On many occasions the customer and staff time wasted is worth far more than the item purchased and makes a hidden contribution to the recognised 47 per cent of the global GDP made up of transaction costs. It may be cost effective for a store to make us stand in line and wait for the attentions of an overloaded sales person, with a poorly designed electronic point of sale protocol - but when you are in a hurry, it sure is frustrating.

It has been established that our purchases are modulated by the length of the check out queue when we first enter a store. Long lines mean we buy less. Short lines mean we buy more. In both cases the amounts can span 5 - 15 per cent, which for a store can, in the worst case, be translated into a 10 - 30 per cent loss.

I for one will not join a queue or line of more than two or three people, especially if there is a problem about to extend the experience. The takings of any store are now limited by the check out response time. Roll on the day when the bar codes are replaced by RFID tags and we the customer can take control of the check out process - and become masters of our own shopping destiny!

We could all benefit from a customer interface at every point of sale that affords us control, where we enter all the data and make all the decisions. My name, address, post code, date of birth, bank details and preferences regarding extended warranty - and anything else related to the purchase of goods - has remained static for years and unlikely to be updated in any significant way in the near future. As Spike Milligan wryly observed - you can't update your date of birth.

Wouldn't it be nice if stores, gas and railway stations developed memories so we are recognised as we enter, our information is available at the point of sale and the financial transaction becomes a minor part of the purchase process, as apposed to a major trauma at the end of a long day. If only I could enter hotel, airports and restaurants to be recognised and have my data be available. I would like to stop carrying a passport, driving licence, medical records and other data in paper or plastic form. They can be easily integrated onto a single device. But most of all I would like to stop answering the same string of questions each time I encounter a cash register or service desk.

Just give me a keyboard and a screen and I will type in all the relevant data for my commercial and leisure life once and I will keep it updated. After all, it is in my interest to have it correct and it is in my interest to present the right credentials. Just imagine how many data entry mistakes are made through verbal misunderstandings and how much human time is wasted as a result.

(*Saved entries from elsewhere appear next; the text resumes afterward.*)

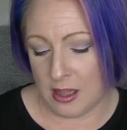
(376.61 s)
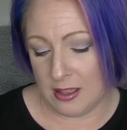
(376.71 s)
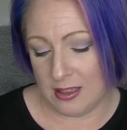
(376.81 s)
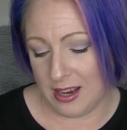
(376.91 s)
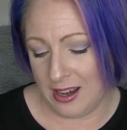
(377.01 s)

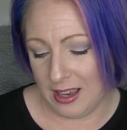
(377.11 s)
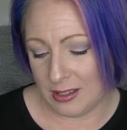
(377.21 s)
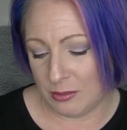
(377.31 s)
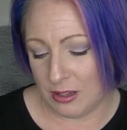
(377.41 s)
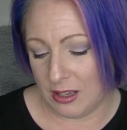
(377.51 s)
The next
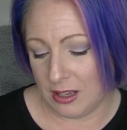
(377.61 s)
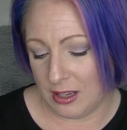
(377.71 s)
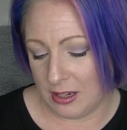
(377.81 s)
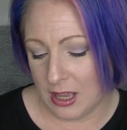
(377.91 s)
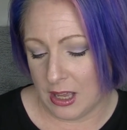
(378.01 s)

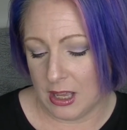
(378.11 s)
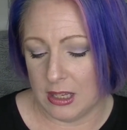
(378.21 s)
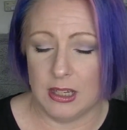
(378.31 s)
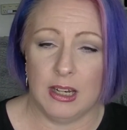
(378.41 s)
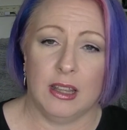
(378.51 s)
one
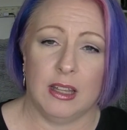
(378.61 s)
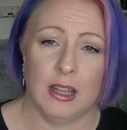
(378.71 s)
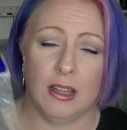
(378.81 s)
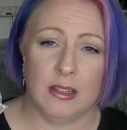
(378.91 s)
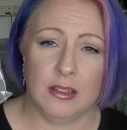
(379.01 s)
is another
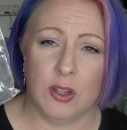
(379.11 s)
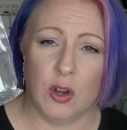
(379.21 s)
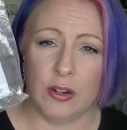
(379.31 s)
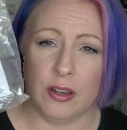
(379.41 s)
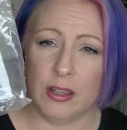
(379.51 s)

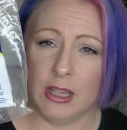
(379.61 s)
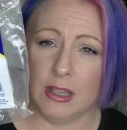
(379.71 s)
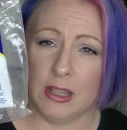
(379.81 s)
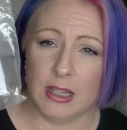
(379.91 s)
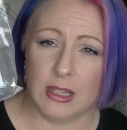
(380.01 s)
cotton thing.
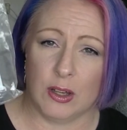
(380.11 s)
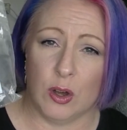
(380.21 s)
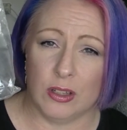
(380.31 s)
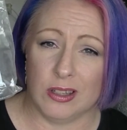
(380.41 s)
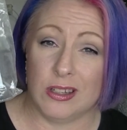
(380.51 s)
These are
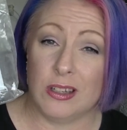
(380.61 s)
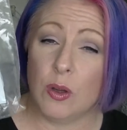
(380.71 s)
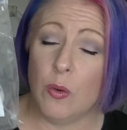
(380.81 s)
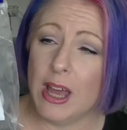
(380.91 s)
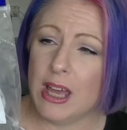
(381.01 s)
cotton
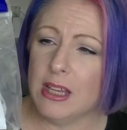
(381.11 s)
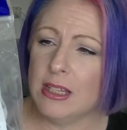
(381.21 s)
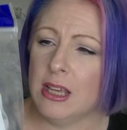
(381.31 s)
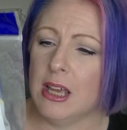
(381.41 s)
squares.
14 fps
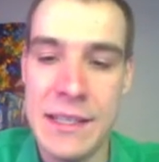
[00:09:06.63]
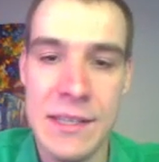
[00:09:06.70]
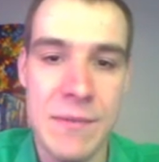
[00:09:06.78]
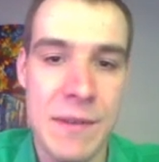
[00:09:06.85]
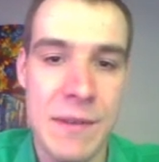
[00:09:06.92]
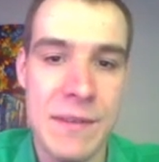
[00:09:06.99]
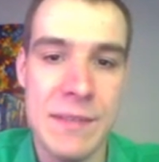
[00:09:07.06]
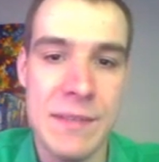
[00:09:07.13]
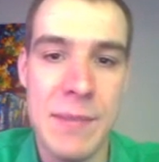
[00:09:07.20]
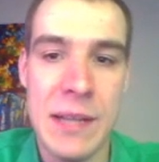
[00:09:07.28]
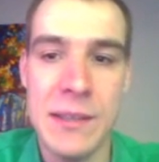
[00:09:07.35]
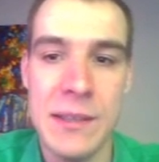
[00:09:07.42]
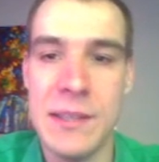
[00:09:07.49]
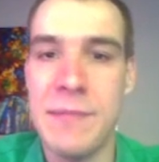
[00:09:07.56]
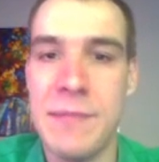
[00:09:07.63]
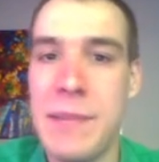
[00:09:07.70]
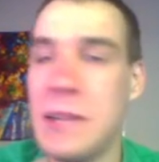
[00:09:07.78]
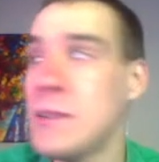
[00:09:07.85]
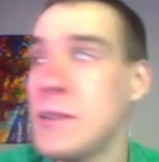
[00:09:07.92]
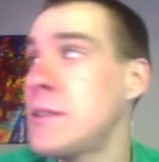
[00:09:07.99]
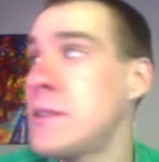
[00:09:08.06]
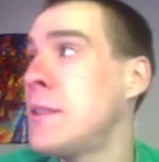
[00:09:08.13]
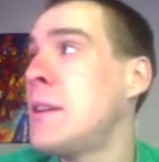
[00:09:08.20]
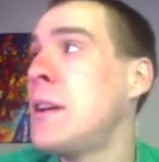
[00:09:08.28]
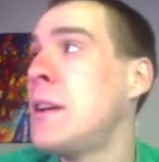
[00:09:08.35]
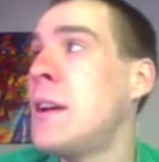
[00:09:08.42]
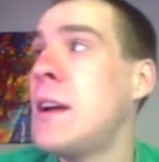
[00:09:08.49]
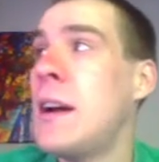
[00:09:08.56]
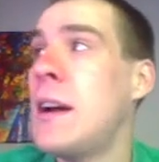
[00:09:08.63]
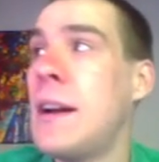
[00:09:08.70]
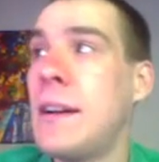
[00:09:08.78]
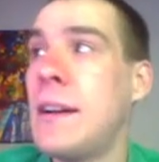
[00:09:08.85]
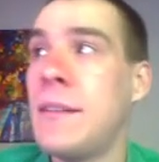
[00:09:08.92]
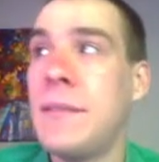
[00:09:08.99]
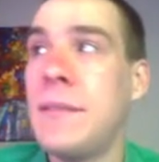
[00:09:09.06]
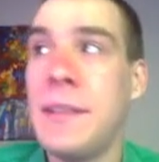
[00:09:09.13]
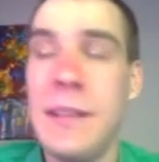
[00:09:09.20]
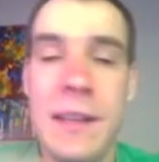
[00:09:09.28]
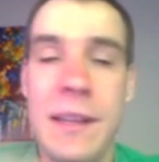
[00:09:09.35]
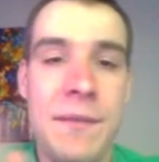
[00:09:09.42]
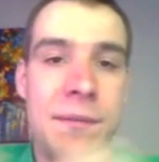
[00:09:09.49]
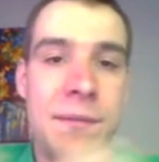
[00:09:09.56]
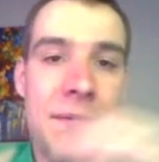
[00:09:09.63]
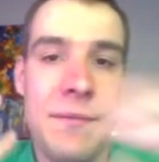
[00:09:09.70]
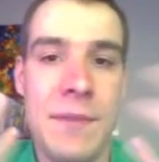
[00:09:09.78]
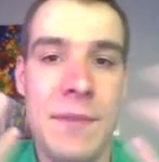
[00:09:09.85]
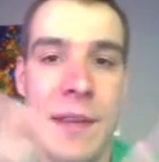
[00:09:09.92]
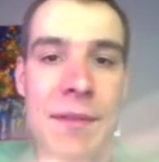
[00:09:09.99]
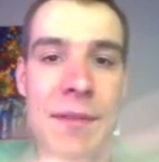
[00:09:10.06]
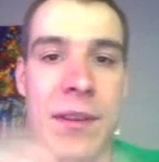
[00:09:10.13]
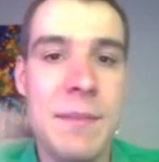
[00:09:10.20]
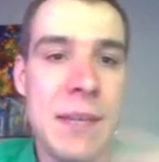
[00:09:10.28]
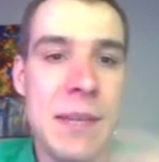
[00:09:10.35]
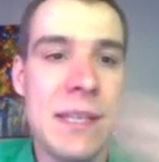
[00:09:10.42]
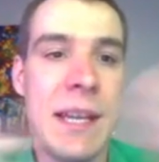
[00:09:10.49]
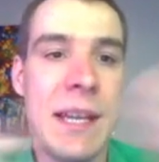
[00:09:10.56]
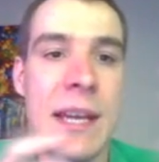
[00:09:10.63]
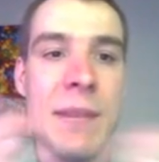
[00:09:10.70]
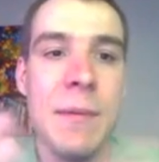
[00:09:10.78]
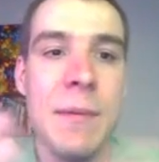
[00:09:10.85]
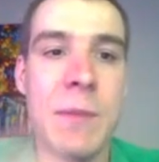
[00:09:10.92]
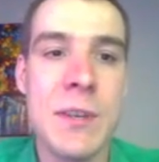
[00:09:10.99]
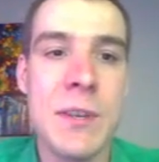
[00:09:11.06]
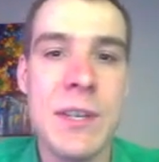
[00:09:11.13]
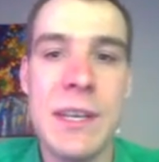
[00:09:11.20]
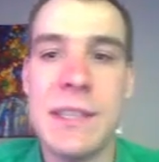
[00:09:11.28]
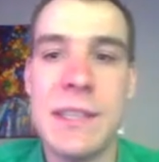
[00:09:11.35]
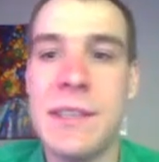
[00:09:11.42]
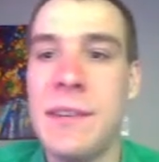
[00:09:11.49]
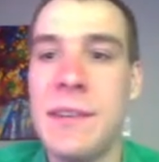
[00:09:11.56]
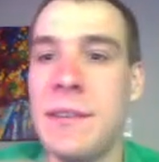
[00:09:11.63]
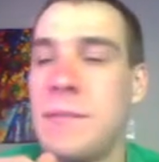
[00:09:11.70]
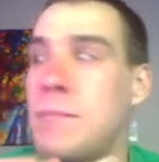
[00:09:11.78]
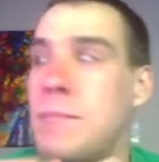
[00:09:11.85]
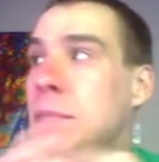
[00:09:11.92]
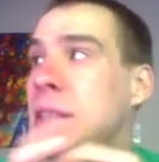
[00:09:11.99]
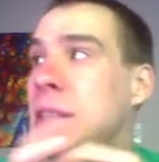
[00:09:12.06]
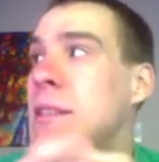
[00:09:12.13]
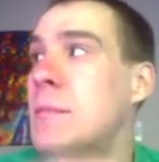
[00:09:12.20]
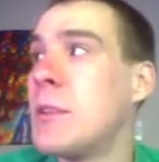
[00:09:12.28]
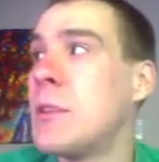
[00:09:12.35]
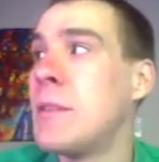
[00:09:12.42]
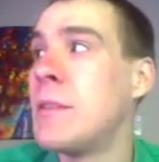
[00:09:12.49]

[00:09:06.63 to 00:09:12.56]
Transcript: What if it's metals and metals? Well, if you can mix in any proportion, it's miscible.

This is one aspect that I like about online shopping. Open an account and thereafter you are set. I recently found myself migrating to a new and more productive protocol. Visit the physical store to check out the goods and then return home to purchase online.

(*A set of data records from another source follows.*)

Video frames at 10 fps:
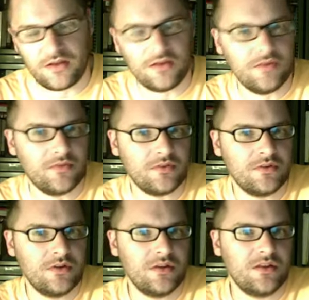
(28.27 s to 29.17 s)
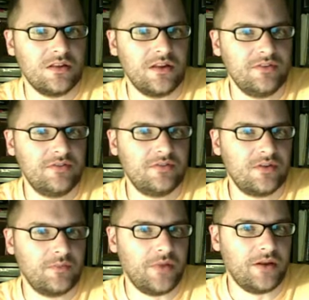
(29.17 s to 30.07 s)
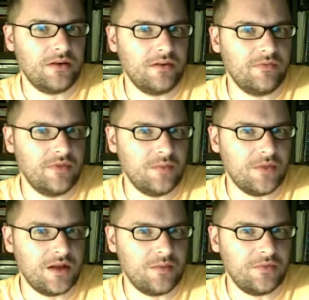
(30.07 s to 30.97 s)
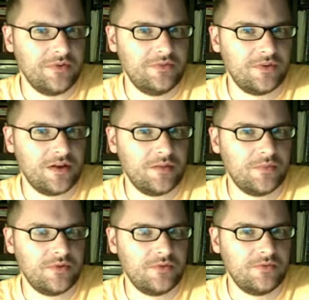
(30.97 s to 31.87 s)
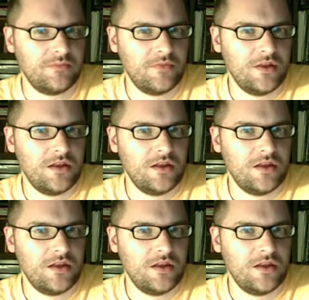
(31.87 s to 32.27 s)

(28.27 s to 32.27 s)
even less competitive than monopolistic competition.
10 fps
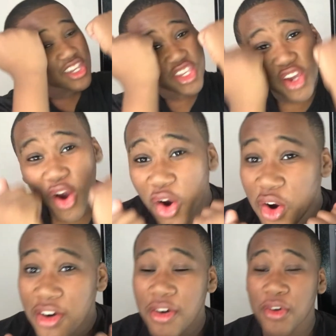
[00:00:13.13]

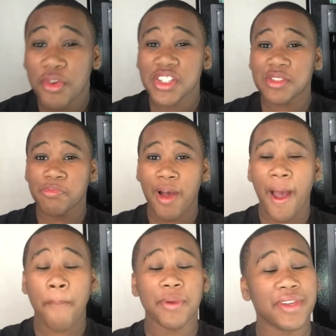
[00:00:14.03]
Yo, what's
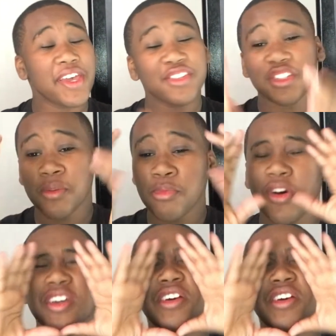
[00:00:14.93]
poppin'? It's your boy,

Today is a Saturday, which means more frantic shopping. My wife is deep into the experience. I had wanted to make a few purchases in this store but the line is long, so it can wait. Besides, the coffee smells great. I have my laptop with me, so I've booted it up and made my in-store purchase online instead.

Written on a crowded Saturday morning in the UK, with odd looks from other shoppers, as I type, sip coffee, consume a fruit scone and link to the net using my GSM mobile. Final draft despatched from the same restaurant over a second coffee via my GSM mobile. And here comes my wife - my shopping will arrive later!